* [Stored items]:
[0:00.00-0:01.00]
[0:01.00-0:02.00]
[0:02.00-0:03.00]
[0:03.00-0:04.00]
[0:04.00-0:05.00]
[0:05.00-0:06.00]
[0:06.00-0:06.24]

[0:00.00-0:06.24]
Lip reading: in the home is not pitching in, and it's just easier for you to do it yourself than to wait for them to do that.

* [Activity]: Copy the entries exactly as they appear.

* [Written response]:
[0:00.00-0:01.00]
[0:01.00-0:02.00]
[0:02.00-0:03.00]
[0:03.00-0:04.00]
[0:04.00-0:05.00]
[0:05.00-0:06.00]
[0:06.00-0:06.24]

[0:00.00-0:06.24]
Lip reading: in the home is not pitching in, and it's just easier for you to do it yourself than to wait for them to do that.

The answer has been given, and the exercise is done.